* Exercise description *
Copy out the entries word for word, leaving images aside.

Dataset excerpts
•••••

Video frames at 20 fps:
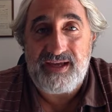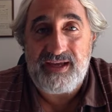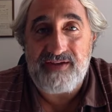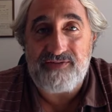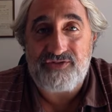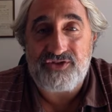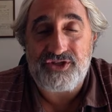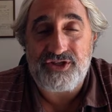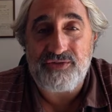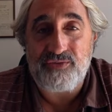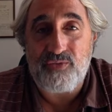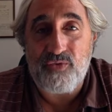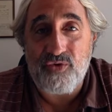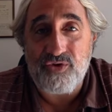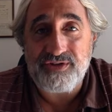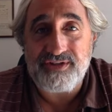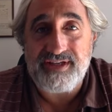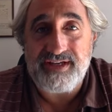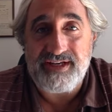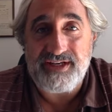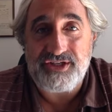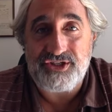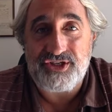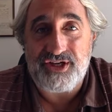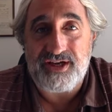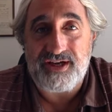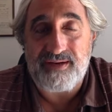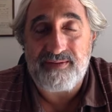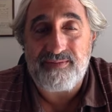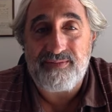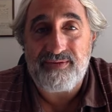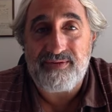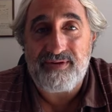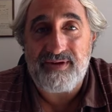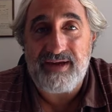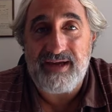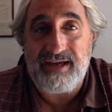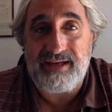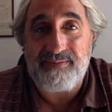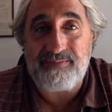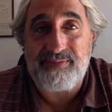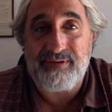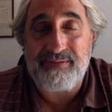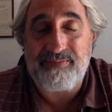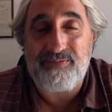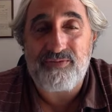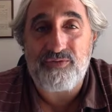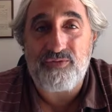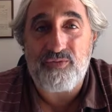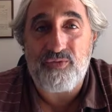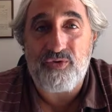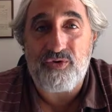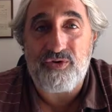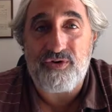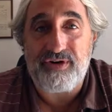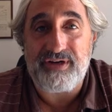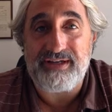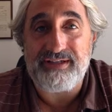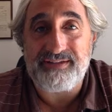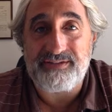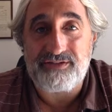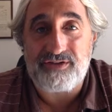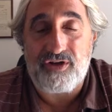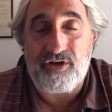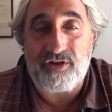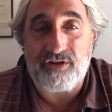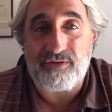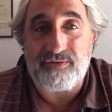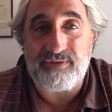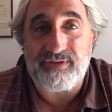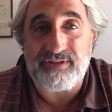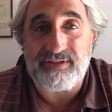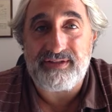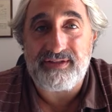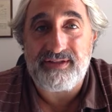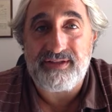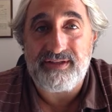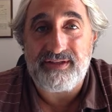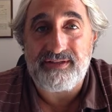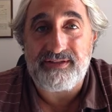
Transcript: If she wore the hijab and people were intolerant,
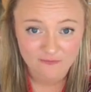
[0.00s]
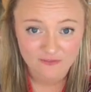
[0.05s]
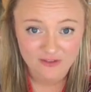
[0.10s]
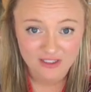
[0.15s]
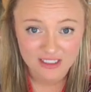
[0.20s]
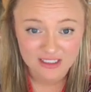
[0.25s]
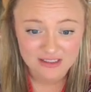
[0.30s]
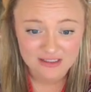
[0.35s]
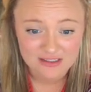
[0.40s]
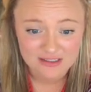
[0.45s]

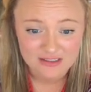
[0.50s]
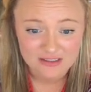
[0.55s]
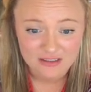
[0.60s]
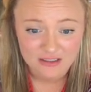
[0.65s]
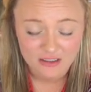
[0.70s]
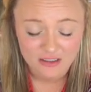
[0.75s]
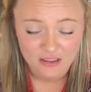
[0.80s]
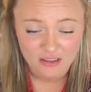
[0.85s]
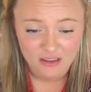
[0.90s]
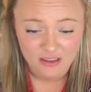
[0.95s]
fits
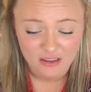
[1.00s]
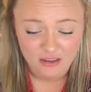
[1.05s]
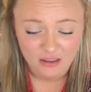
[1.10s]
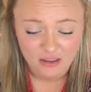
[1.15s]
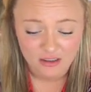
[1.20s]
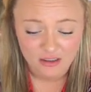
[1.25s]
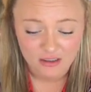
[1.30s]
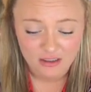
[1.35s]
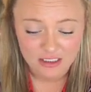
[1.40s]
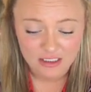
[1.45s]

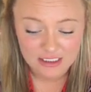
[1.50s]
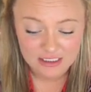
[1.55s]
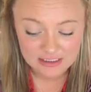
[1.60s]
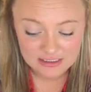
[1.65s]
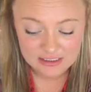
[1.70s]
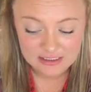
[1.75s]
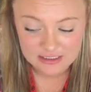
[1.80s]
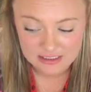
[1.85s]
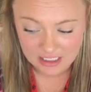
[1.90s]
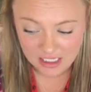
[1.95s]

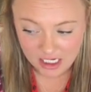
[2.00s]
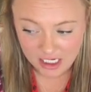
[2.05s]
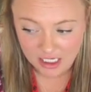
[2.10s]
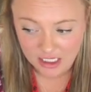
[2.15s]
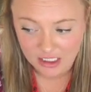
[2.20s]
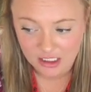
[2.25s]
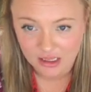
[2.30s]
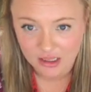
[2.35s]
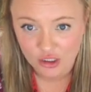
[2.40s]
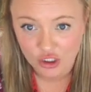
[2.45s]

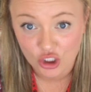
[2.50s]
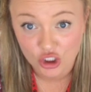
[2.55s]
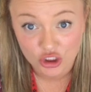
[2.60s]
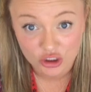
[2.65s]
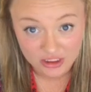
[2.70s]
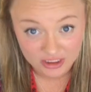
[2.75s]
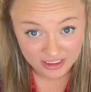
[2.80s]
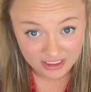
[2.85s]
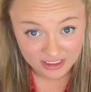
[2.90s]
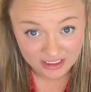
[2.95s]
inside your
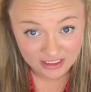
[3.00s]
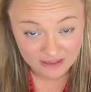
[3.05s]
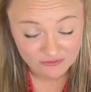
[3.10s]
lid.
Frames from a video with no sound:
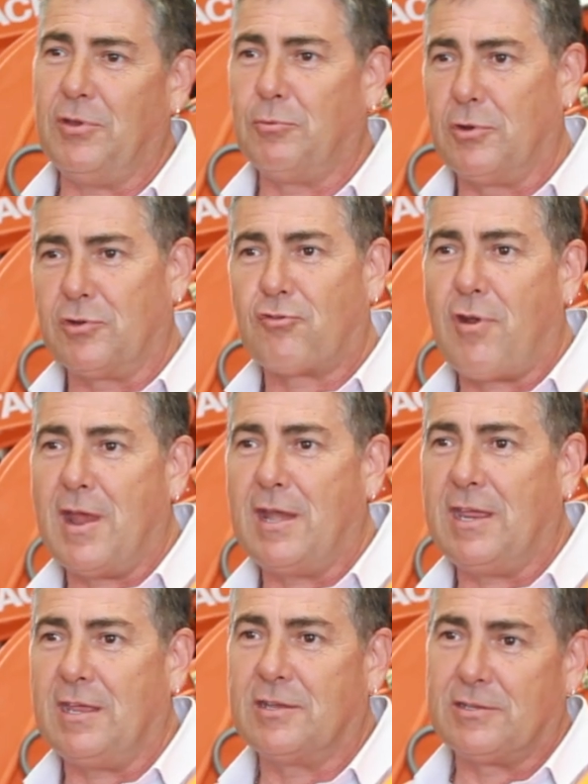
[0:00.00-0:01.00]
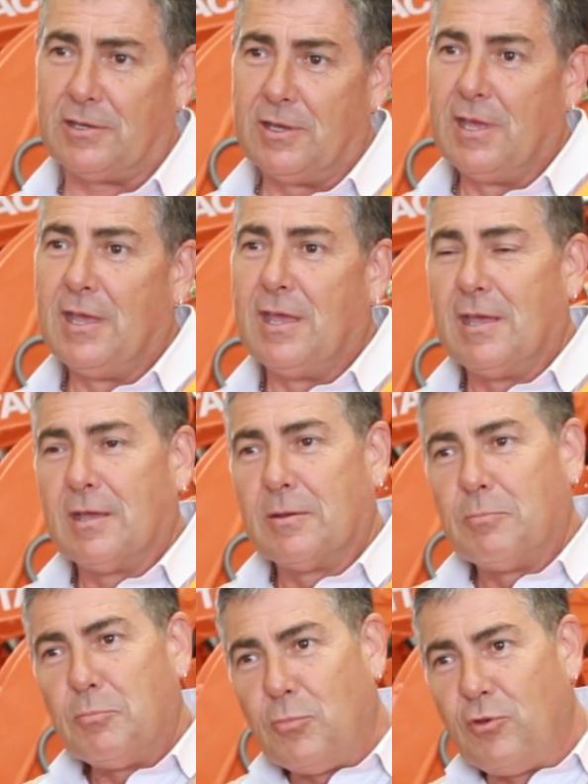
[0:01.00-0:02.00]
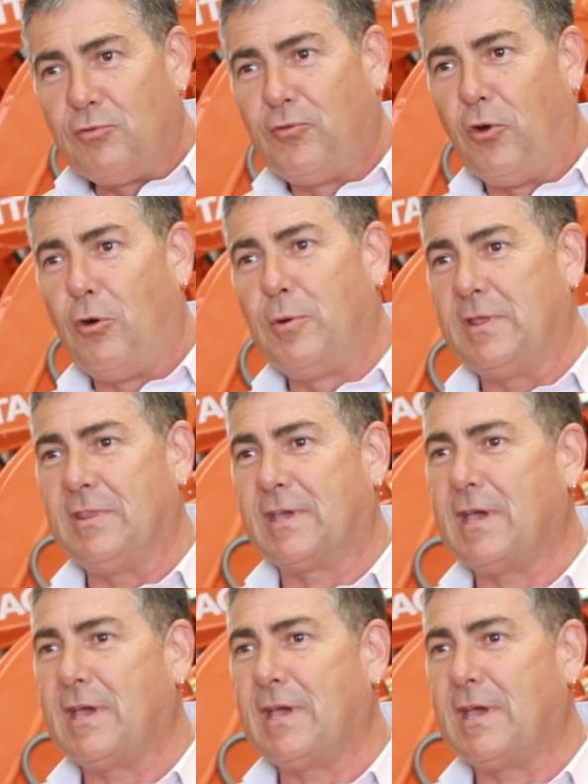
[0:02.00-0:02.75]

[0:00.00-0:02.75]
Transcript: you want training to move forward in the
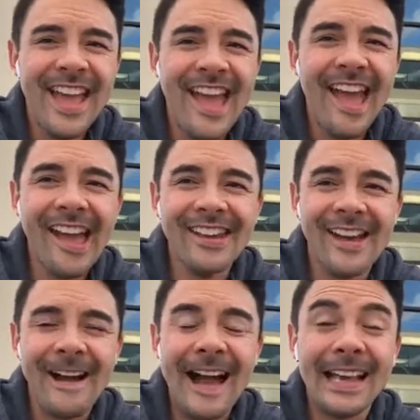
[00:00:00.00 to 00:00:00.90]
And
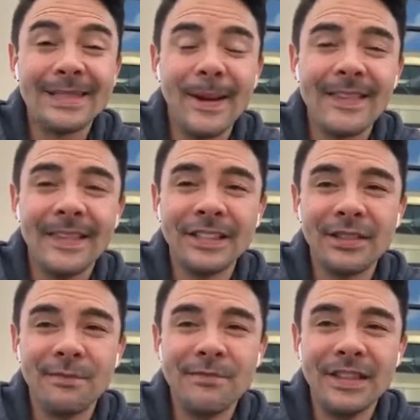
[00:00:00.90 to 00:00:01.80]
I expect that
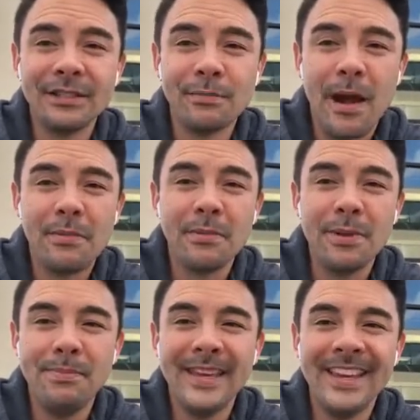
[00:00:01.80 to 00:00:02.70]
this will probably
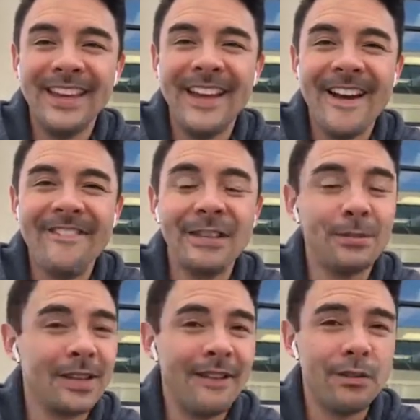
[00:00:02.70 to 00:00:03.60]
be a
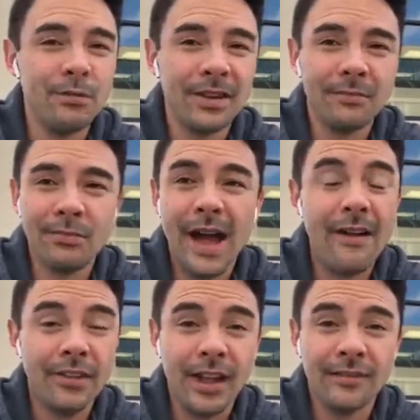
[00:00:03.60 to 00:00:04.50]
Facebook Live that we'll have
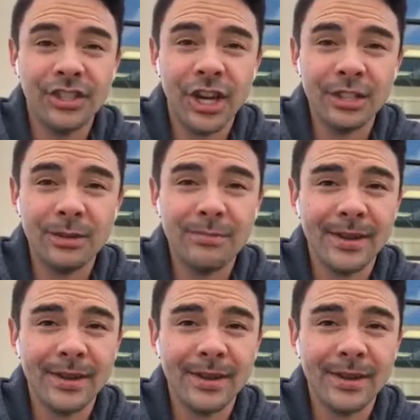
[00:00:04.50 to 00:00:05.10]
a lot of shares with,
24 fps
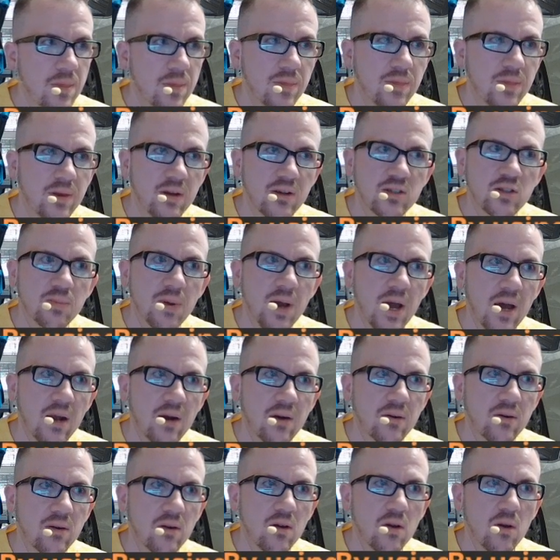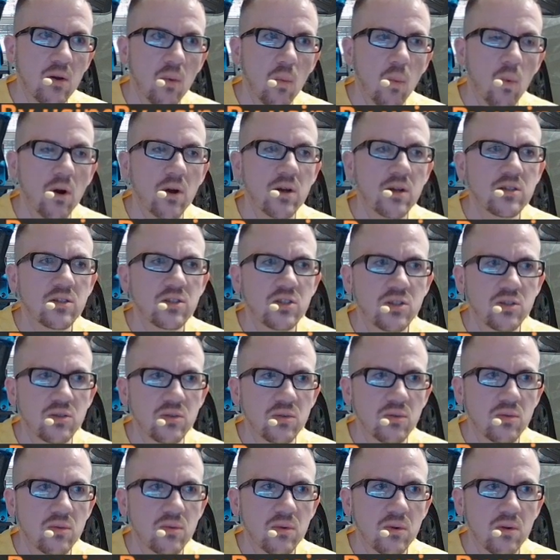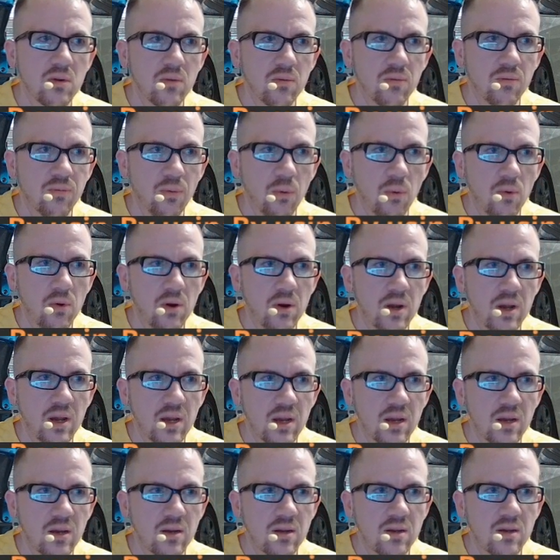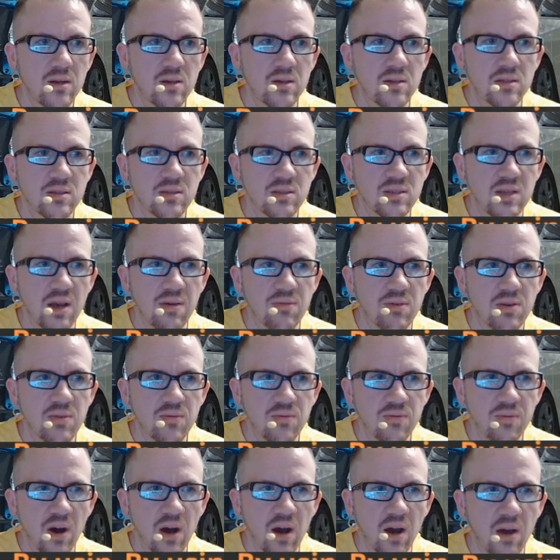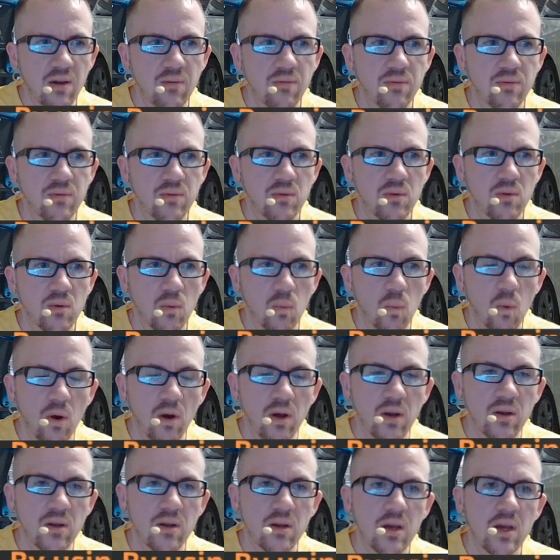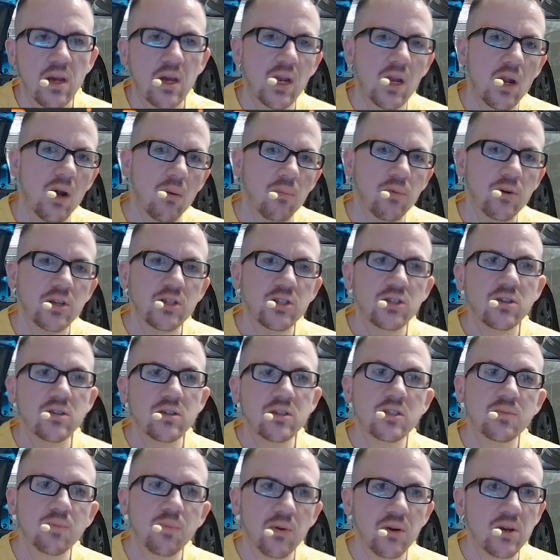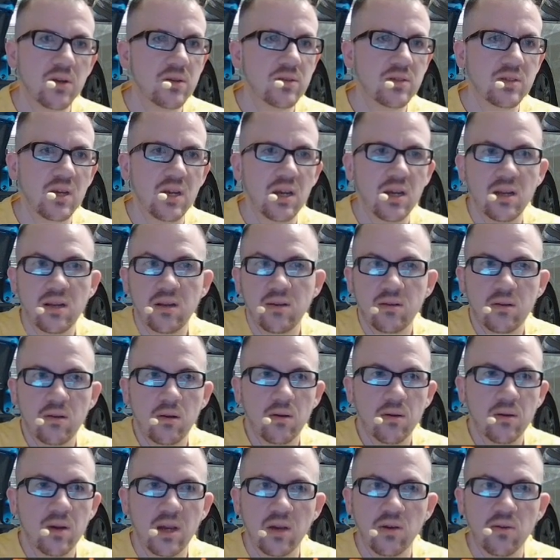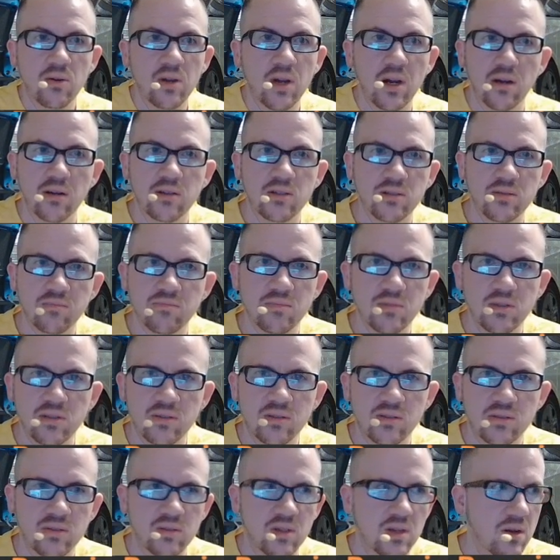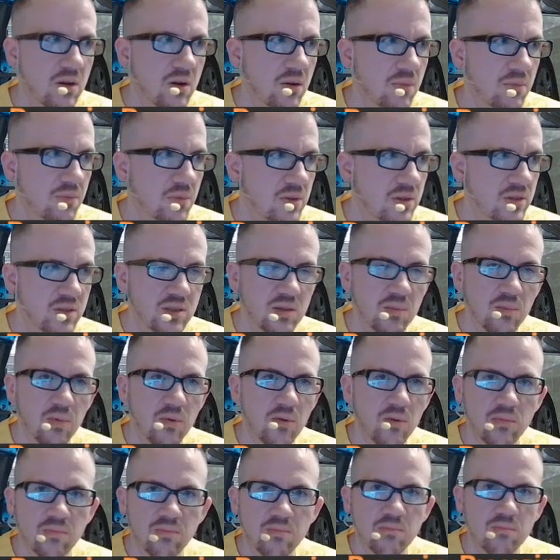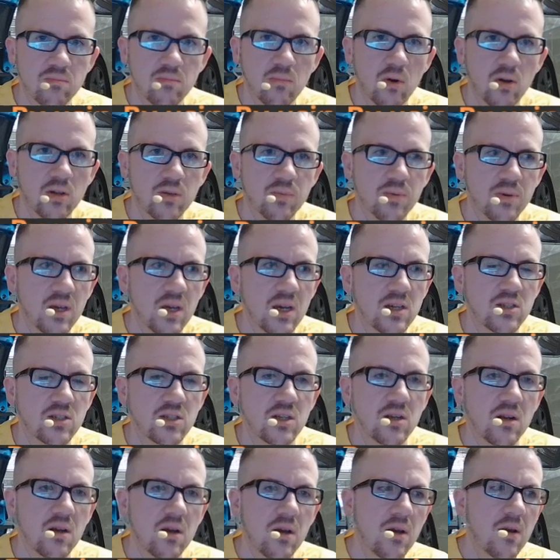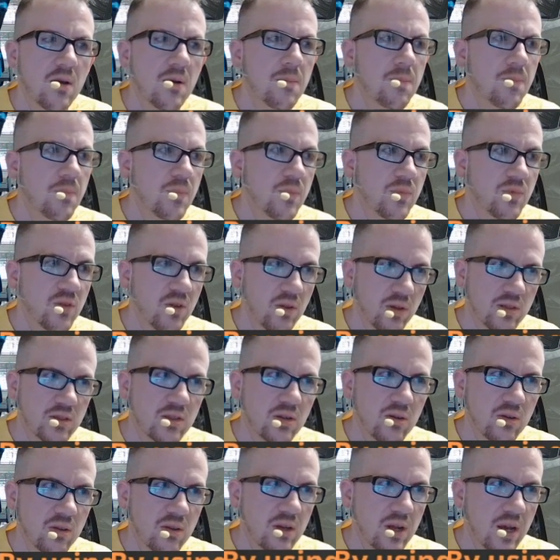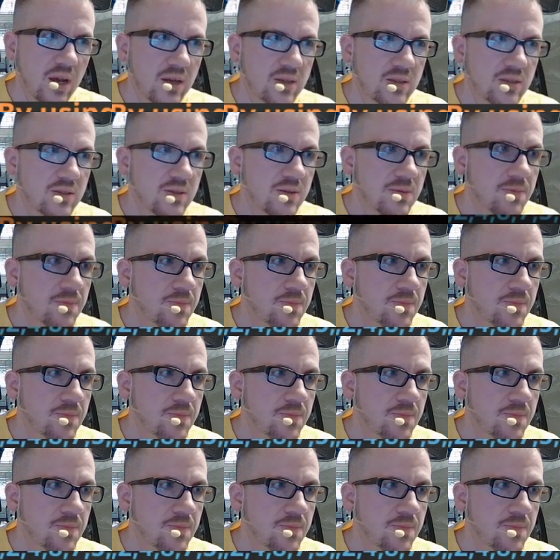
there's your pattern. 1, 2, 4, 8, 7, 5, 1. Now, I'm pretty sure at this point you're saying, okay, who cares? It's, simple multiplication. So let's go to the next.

•••••

* Problem solution *
Video frames at 20 fps:
Transcript: If she wore the hijab and people were intolerant,
[0.00s]
[0.05s]
[0.10s]
[0.15s]
[0.20s]
[0.25s]
[0.30s]
[0.35s]
[0.40s]
[0.45s]

[0.50s]
[0.55s]
[0.60s]
[0.65s]
[0.70s]
[0.75s]
[0.80s]
[0.85s]
[0.90s]
[0.95s]
fits
[1.00s]
[1.05s]
[1.10s]
[1.15s]
[1.20s]
[1.25s]
[1.30s]
[1.35s]
[1.40s]
[1.45s]

[1.50s]
[1.55s]
[1.60s]
[1.65s]
[1.70s]
[1.75s]
[1.80s]
[1.85s]
[1.90s]
[1.95s]

[2.00s]
[2.05s]
[2.10s]
[2.15s]
[2.20s]
[2.25s]
[2.30s]
[2.35s]
[2.40s]
[2.45s]

[2.50s]
[2.55s]
[2.60s]
[2.65s]
[2.70s]
[2.75s]
[2.80s]
[2.85s]
[2.90s]
[2.95s]
inside your
[3.00s]
[3.05s]
[3.10s]
lid.
Frames from a video with no sound:
[0:00.00-0:01.00]
[0:01.00-0:02.00]
[0:02.00-0:02.75]

[0:00.00-0:02.75]
Transcript: you want training to move forward in the
[00:00:00.00 to 00:00:00.90]
And
[00:00:00.90 to 00:00:01.80]
I expect that
[00:00:01.80 to 00:00:02.70]
this will probably
[00:00:02.70 to 00:00:03.60]
be a
[00:00:03.60 to 00:00:04.50]
Facebook Live that we'll have
[00:00:04.50 to 00:00:05.10]
a lot of shares with,
24 fps
there's your pattern. 1, 2, 4, 8, 7, 5, 1. Now, I'm pretty sure at this point you're saying, okay, who cares? It's, simple multiplication. So let's go to the next.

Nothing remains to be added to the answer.